Queria falar de um episódio. Fiz um concerto em Porto Alegre num estádio aberto [Beira-Rio]. De repente começou a chover e chover muito! O show iniciou com bastante água, todas as pessoas permaneceram. E se elas ficaram é porque gostam muito do meu trabalho, eu, por exemplo, teria saído (risos). Em São Paulo teve uma boa atmosfera no ponto de vista climático. Dei o melhor de mim em todos os concertos. 

De que maneira foi realizada a escolha da orquestra e coral do Instituto Bacarelli, localizado na Comunidade de Heliópolis (SP), para acompanhá-lo em suas apresentações no Brasil?

Eu não os conhecia quando me foram sugeridos o coral e a orquestra. Foi algo extraordinário. São jovens com experiência de vida difícil, que tocam muito bem, com paixão e emoção. 

Por falar em projetos sociais conte-nos um pouco sobre o instituto que leva seu nome, na Itália. 

A Andrea Bocelli Foundation desenvolve um trabalho social bastante conhecido. Era um grande desejo meu, de minha esposa Verônica, de nossa família, proporcionar um futuro melhor para pessoas que não tiveram a mesma sorte que eu tive na vida. Em pouco tempo, desde 2011, conseguimos alcançar grandes objetivos. As pessoas que não têm condições de desenvolver talentos individualmente ou coletivamente, contam com a ajuda da Fundação, para que possam alcançar esses sonhos. Nesse sentindo trabalhamos muito com o ensino, seja na Itália ou fora. Construímos cinco escolas que estão funcionando com 2550 crianças, estudantes do Ensino Fundamental. E em algumas comunidades remotas fornecemos água potável que é fundamental e importante para que não haja o desenvolvimento de doenças. Oferecemos também assistência médica dando-lhes um futuro melhor referente à saúde deles. Recentemente tivemos um terremoto avassalador na Itália com muitas cidades destruídas. Em 150 dias reconstruímos uma escola local de Ensino Fundamental com a máxima tecnologia e a devolvemos à cidade. 

Cantores do mundo inteiro sonham em fazer um dueto com você. Como descreve essas parcerias?

Conheço a música brasileira desde pequeno. Já fiz dueto com Sandy, Toquinho, dentre outros. É uma relação muito forte! Cada dueto tem a sua história. Com Celine Dion nasceu através da canção The Prayer. Alguns artistas são oferecidos pelas gravadoras. E outros pela vontade do próprio artista ao me procurar. É um modo de enriquecer, algo que me agrada muito. É um patrimônio que recebo, pois cada um desses artistas traz algo novo para que possamos realizar um bom trabalho juntos.

Já se passou mais de 20 anos desde que você lançou o CD Romanzza no Brasil, com a participação da cantora Sandy. O que mudou na sua carreira de lá para cá? 

Mudou a cor dos meus cabelos e minha conta bancária (risos).
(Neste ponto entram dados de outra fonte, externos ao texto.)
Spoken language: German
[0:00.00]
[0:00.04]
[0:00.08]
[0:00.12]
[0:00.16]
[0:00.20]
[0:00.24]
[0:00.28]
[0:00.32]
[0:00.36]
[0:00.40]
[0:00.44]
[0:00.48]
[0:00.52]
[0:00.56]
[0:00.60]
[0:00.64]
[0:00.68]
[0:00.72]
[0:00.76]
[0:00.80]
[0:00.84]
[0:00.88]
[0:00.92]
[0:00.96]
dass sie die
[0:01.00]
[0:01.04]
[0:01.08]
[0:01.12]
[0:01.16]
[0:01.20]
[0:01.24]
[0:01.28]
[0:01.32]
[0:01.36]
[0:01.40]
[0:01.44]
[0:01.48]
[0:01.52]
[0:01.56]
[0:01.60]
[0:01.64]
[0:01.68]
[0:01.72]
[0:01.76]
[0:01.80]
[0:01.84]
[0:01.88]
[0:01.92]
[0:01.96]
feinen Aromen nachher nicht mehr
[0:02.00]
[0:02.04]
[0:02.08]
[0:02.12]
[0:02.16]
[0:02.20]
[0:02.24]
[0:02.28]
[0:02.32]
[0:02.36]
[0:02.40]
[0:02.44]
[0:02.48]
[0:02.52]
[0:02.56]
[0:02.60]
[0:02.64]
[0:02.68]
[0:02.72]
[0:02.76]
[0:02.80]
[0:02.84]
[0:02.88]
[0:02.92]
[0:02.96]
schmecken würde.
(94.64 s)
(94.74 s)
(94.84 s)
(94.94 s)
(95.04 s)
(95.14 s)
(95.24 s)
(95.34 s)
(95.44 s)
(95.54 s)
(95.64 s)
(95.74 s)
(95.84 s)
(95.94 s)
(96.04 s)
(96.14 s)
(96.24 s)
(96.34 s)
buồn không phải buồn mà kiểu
Eu fico contente, claro. A realidade superou muito os meus sonhos. Minha essência não mudou, nem a relação com os meus amigos. 
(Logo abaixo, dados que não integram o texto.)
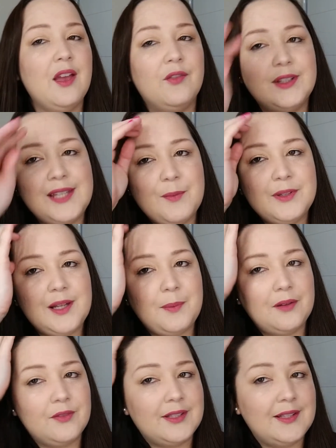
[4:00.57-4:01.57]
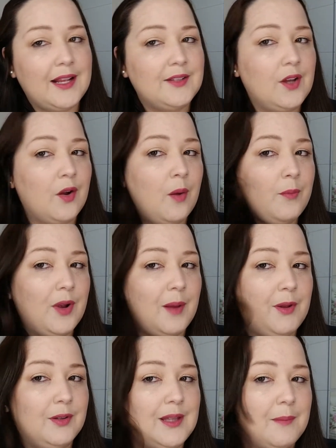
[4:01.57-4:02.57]
Eu vou até mostrar pra vocês, ó como meu
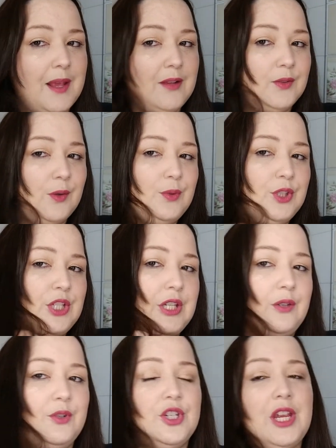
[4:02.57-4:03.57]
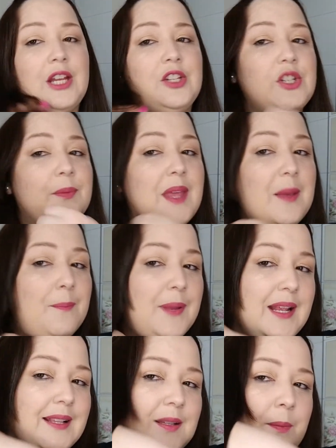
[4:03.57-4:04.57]
cabelo tá bem soltinho, gente, e
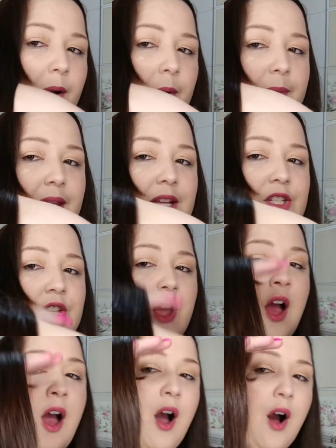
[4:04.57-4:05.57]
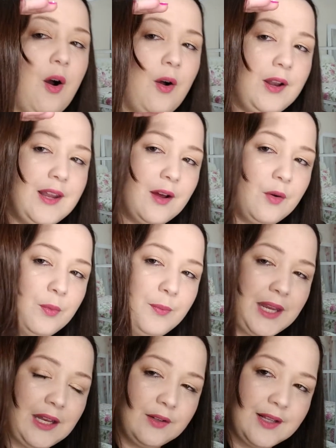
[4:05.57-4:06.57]
principalmente, olha o
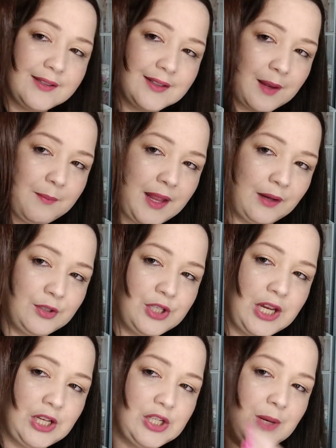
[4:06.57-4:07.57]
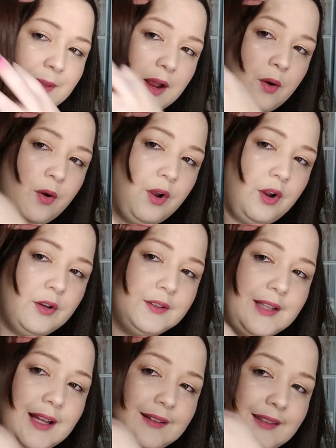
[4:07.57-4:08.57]
brilho desse cabelo, gente. A minha cor, ó,
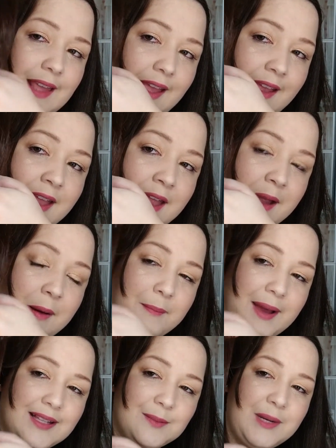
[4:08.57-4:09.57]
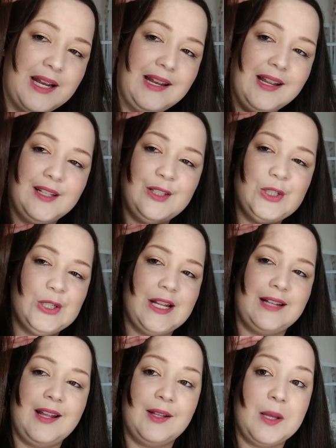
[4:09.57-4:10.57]
tá até mais brilhante,
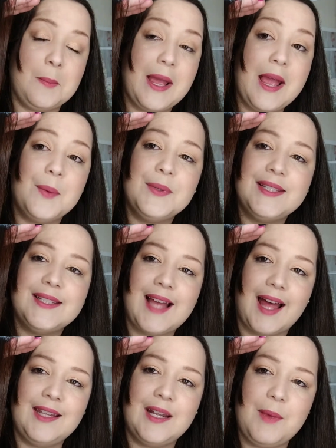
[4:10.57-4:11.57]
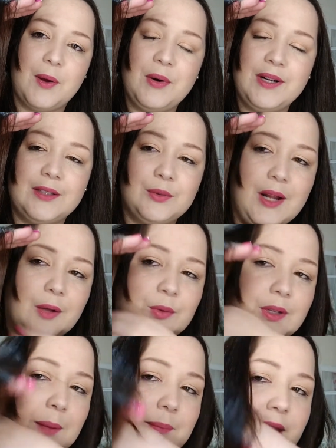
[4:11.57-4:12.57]
né? Deu até uma realçada na minha cor natural
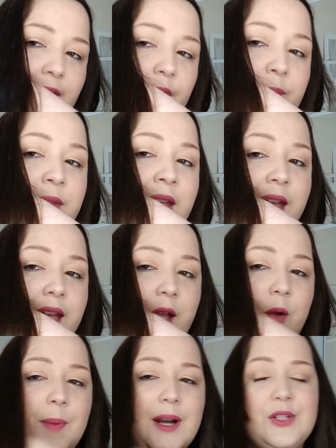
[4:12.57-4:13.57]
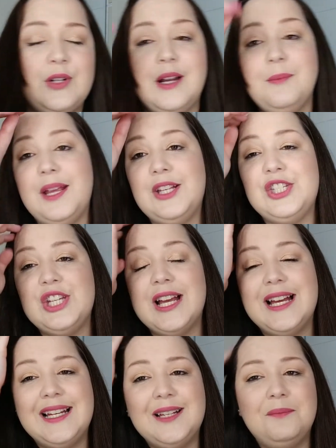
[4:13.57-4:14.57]
do cabelo. Eu particularmente
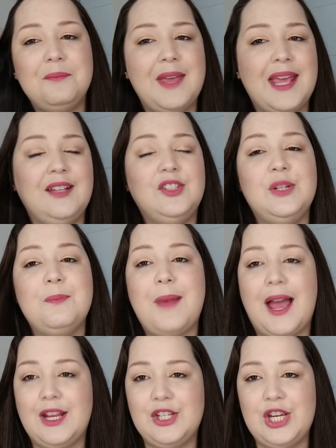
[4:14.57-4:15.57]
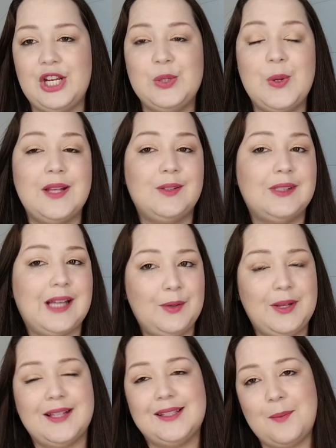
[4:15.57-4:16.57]
amei demais, gente, o
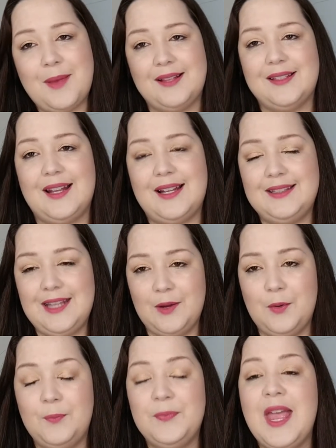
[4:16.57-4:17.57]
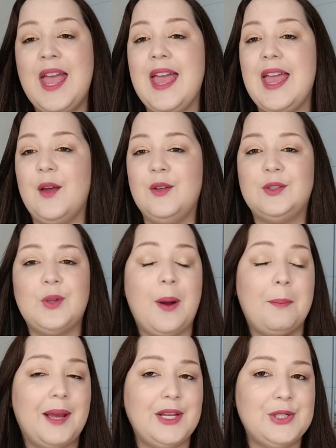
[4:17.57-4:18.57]
resultado que essa máscara deu. Eu estou
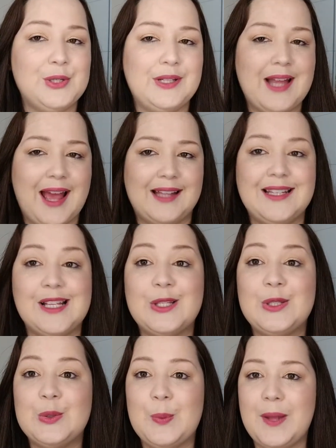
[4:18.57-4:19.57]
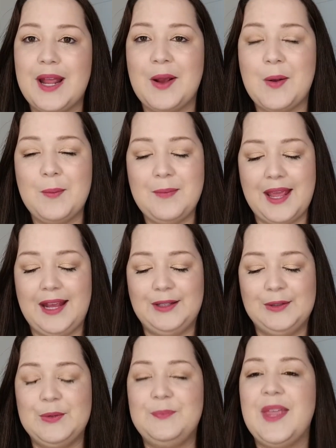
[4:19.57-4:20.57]
apaixonada, super
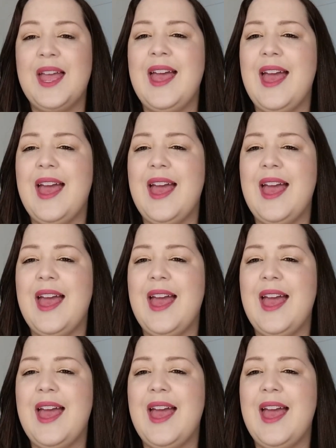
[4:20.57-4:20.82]
recomendo.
Qual o sentimento em ser um dos responsáveis pela popularização da ópera?

A história da ópera começou em 1500 como um estilo de música popular, nascido na Itália, um fenômeno de música popular. Posteriormente ela tornou-se uma música de elite. Quem não se lembra de Caruso, entre outros? Todos eles faziam música popular, antes e melhor do que eu. A ópera eleva as pessoas a um lugar mais alto. 

Como fã ávido de futebol, qual a semelhança entre este esporte e a ópera?
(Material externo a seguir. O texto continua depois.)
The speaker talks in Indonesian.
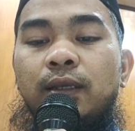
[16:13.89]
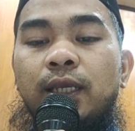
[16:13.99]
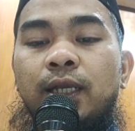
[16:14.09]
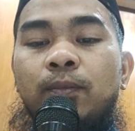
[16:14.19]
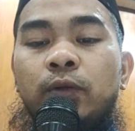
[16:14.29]

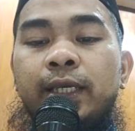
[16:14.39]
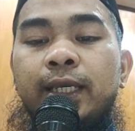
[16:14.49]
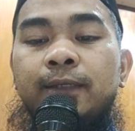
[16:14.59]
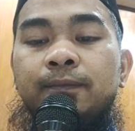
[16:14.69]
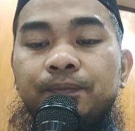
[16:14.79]
Ya,
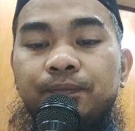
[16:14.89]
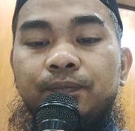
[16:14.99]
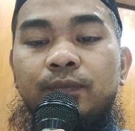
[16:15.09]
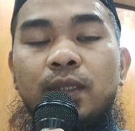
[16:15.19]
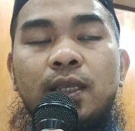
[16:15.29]
kemudian
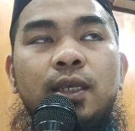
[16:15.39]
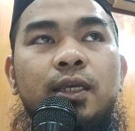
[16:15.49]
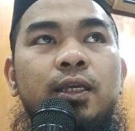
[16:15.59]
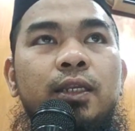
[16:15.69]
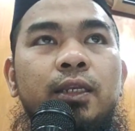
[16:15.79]

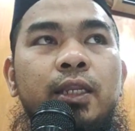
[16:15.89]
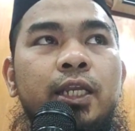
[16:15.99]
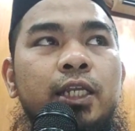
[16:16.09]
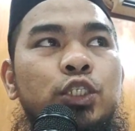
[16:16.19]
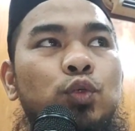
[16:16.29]

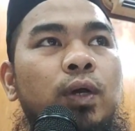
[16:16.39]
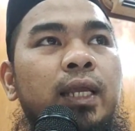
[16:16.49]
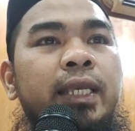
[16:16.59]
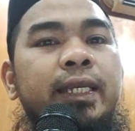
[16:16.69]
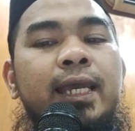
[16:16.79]

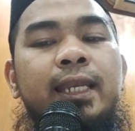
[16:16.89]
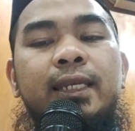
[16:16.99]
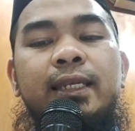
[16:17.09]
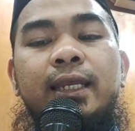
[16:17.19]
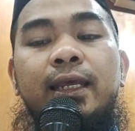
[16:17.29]

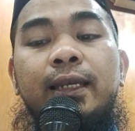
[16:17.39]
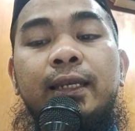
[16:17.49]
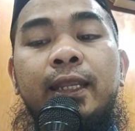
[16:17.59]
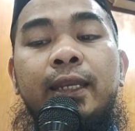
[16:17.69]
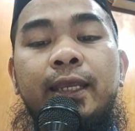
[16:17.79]
dikecualikan
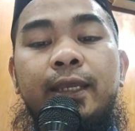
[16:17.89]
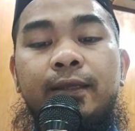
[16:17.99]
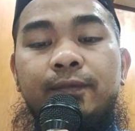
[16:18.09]
nenek.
Incomum é o aspecto atlético desses dois mundos. As pregas vocais são músculos. Na hora em que cantamos a ópera ela precisa ultrapassar o palco. No teatro não há amplificação, precisamos ser verdadeiros atletas. Certa vez fui cantar Madame Buttefly, de Puccini. Tinha que carregar a soprano até à cama cantando [a nota] dó agudo!

E qual o papel da música em tempos de crise política mundial?

É um tema complexo. Mas, a música serve para nos dar um pouco de leveza, para que possamos sair da nossa rotina que é ligada ao dinheiro e tantas outras coisas.